Die Erfahrung hat gezeigt, dass in Kriegsgebieten häufig Waffen verschwinden. In Libyen waren es vor allem die Bestände des Gaddafi-Regimes. Doch auch von Frankreich an die Rebellen gelieferte Anti-Panzer-Raketen, sagt Pieter Wezemann, seien nach dem Ende des Bürgerkriegs verschollen. "Wir wissen nicht wirklich, was mit diesen Waffen geschehen ist." Möglicherweise sei ein Teil davon in den Händen der Rebellen in Mali gelandet. Außerdem gibt es immer wieder Berichte über Lieferungen libyscher Waffen an die syrischen Rebellen.

Am meisten Sorge löst bei Beobachtern die mögliche Lieferung von Boden-Luft-Raketen aus. Diese könnten zwar mit Sicherungsmechanismen ausgestattet werden. Denkbar wäre, die Raketen per Fernsteuerung unbrauchbar zu machen, wenn sie in die falschen Hände geraten. Trotzdem bleibt ein großes Restrisiko. "Wenn die Rebellen mit modernen Waffen wie Boden-Luft-Raketen ausgestattet werden, dann besteht die Gefahr, dass diese Gruppen damit zivile oder militärische Flugzeuge angreifen", glaubt Wezemann. Besonders Israel mache sich darüber Sorgen.

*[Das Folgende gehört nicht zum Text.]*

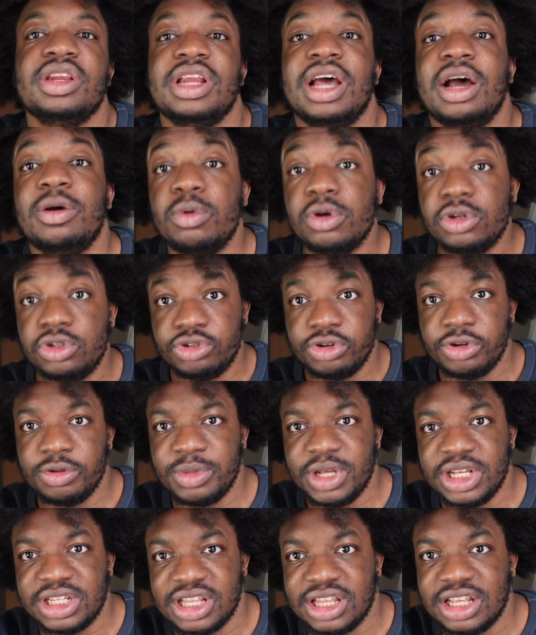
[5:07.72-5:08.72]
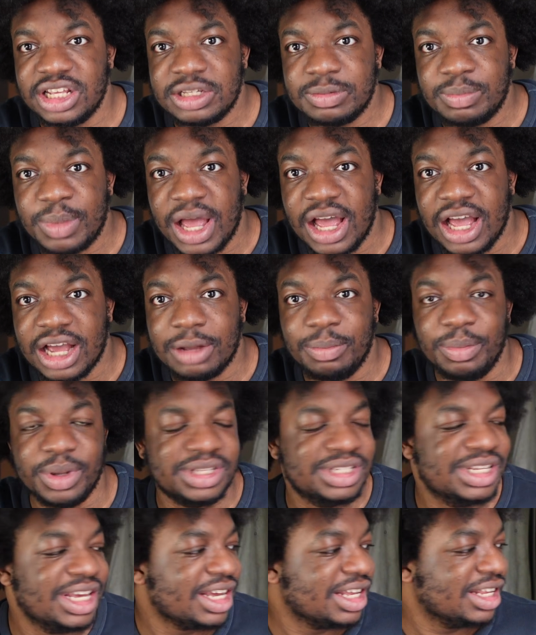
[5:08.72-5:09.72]
Now what drew me to this bag
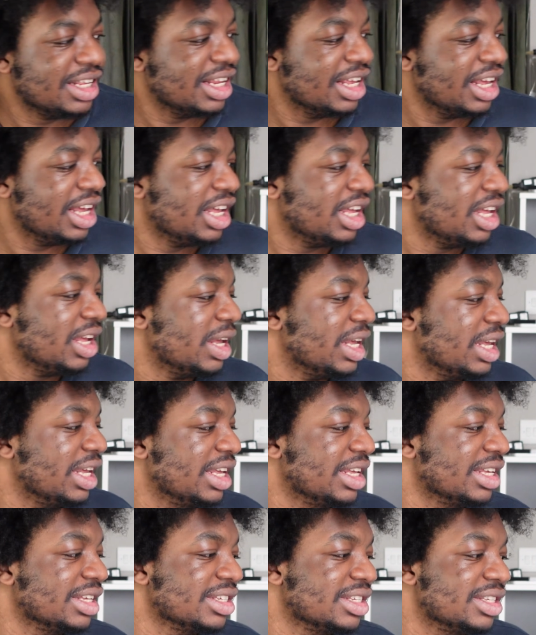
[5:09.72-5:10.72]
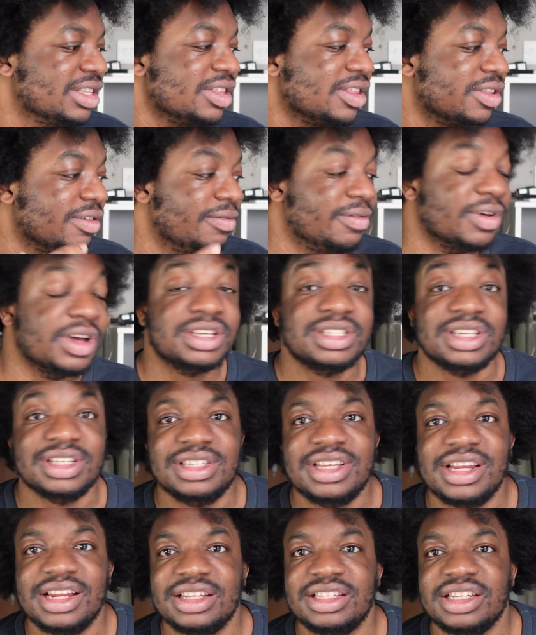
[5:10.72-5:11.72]
particularly is the
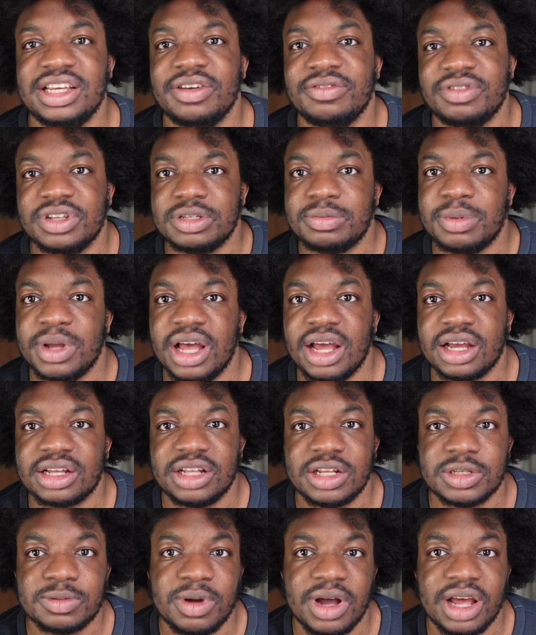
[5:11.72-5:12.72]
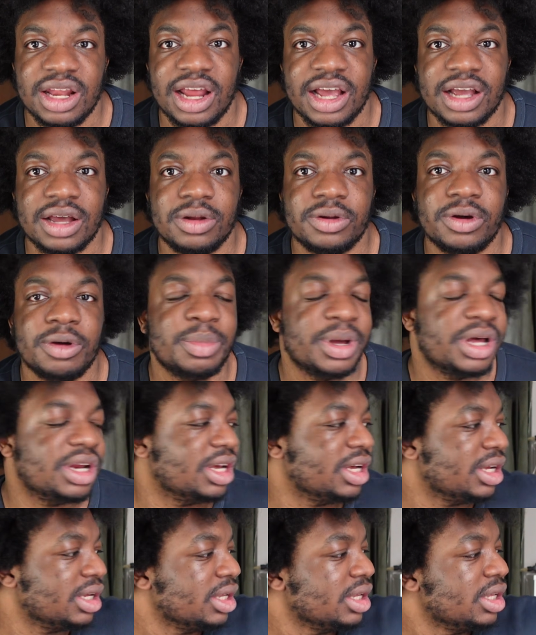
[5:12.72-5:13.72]
versatility of this bag. That's what I like a lot about
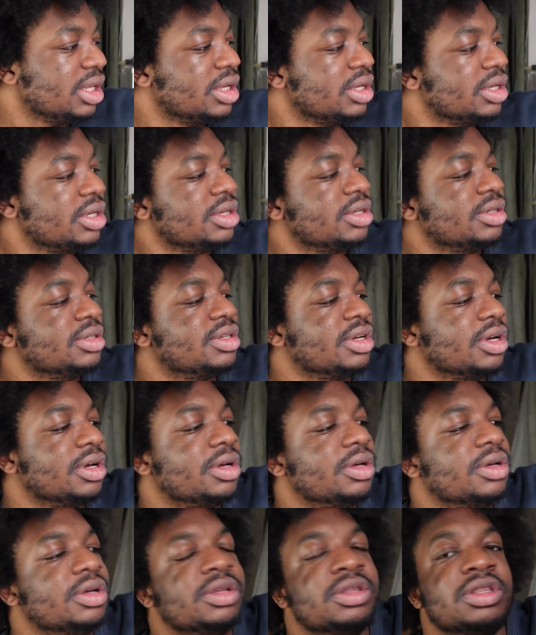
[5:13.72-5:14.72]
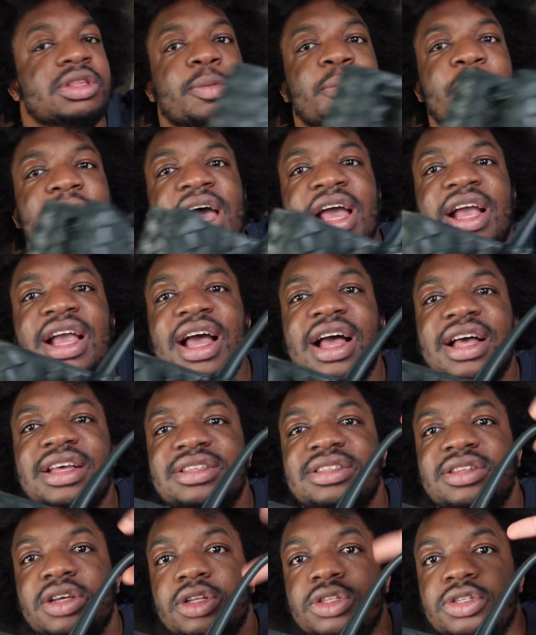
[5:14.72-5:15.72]
it. So the bag
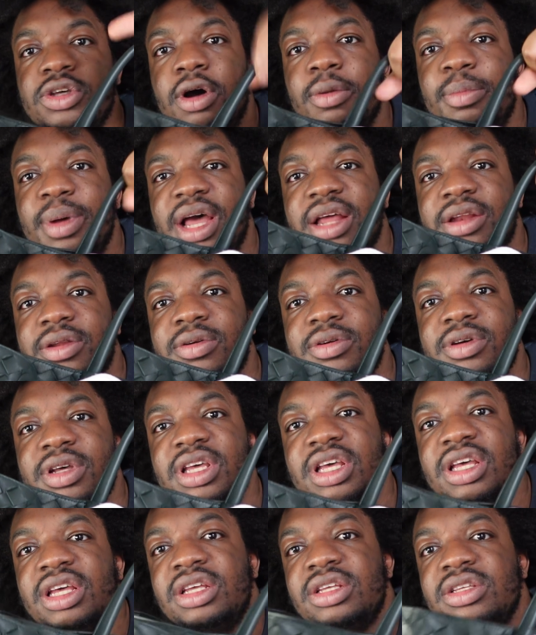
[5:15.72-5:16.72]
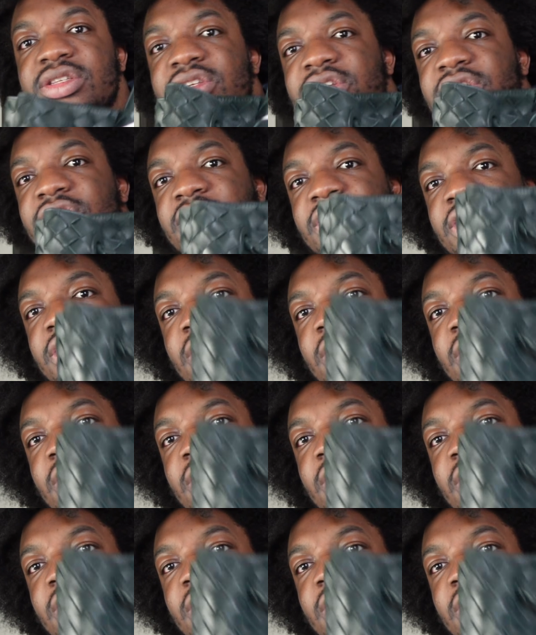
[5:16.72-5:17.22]
has a top handle here, so you can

Mitglieder der Freien Syrischen Armee mit einer selbstgebauten Rakete - Foto: Khalil Ashawi Reuters)
Mitglieder der Freien Syrischen Armee: Raketen oftmals selbstgebautBild: Reuters

Deswegen schrecken die USA und Großbritannien noch vor der direkten Lieferung solcher Raketen zurück. Saudi-Arabien aber soll angeblich bereits vor zwei Monaten schultergestützte Flugabwehrraketen an Rebellen geliefert haben. Das berichtet zumindest die oppositionelle syrische Webseite "Zaman al Wasi". Die arabische Tageszeitung "Al-Sharq Al-Awsat" meldet sogar die Lieferung von insgesamt 250 "Konkurs"-Panzerabwehrraketen aus sowjetischer Produktion aus einem "Land der Region". Samir Naschar, ein führendes Mitglied der oppositionellen Nationalen Syrischen Koalition, ist fest davon überzeugt, "dass die Amerikaner befreundeten Staaten grünes Licht für die Lieferung dieser Waffensysteme gegeben haben."

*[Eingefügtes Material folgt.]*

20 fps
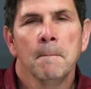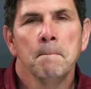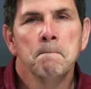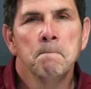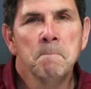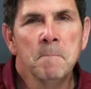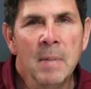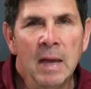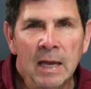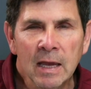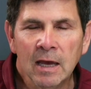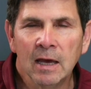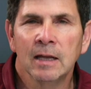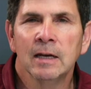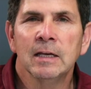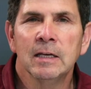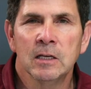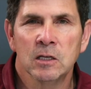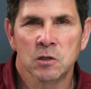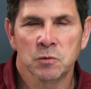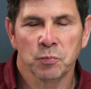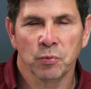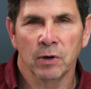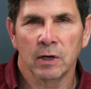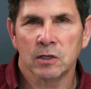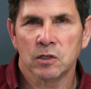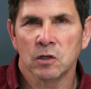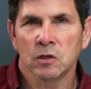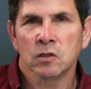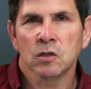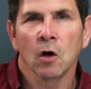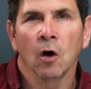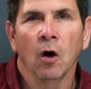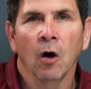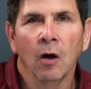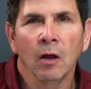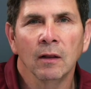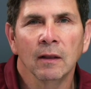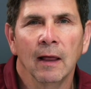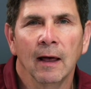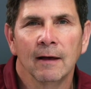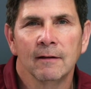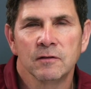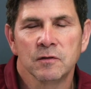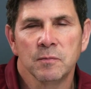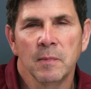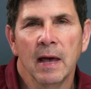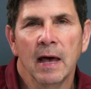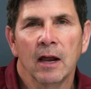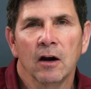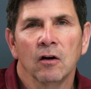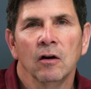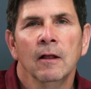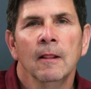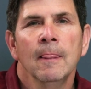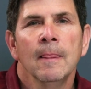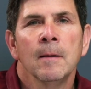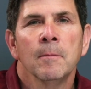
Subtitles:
Man is precious. All lives matter.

Das Bonner Konversionszentrum, ein Friedens- und Konfliktforschungsinstitut, hat in einer Studie den Einsatz von Boden-Luft-Raketen gegen die zivile Luftfahrt untersucht. Seit 1973 zählten die Forscher rund 50 Angriffe. Viele der Attacken scheiterten. Immer wieder aber gab es auch Tote. "Diese schultergestützten Flugabwehrraketen sind in der Tat ein großes Problem", sagt Rolf Nikel, Abrüstungsbeauftragter der Bundesregierung. "Sie gefährden den zivilen Luftverkehr." Die Waffenlieferungen nach Syrien dürften dieses Problem wohl weiter verschärfen.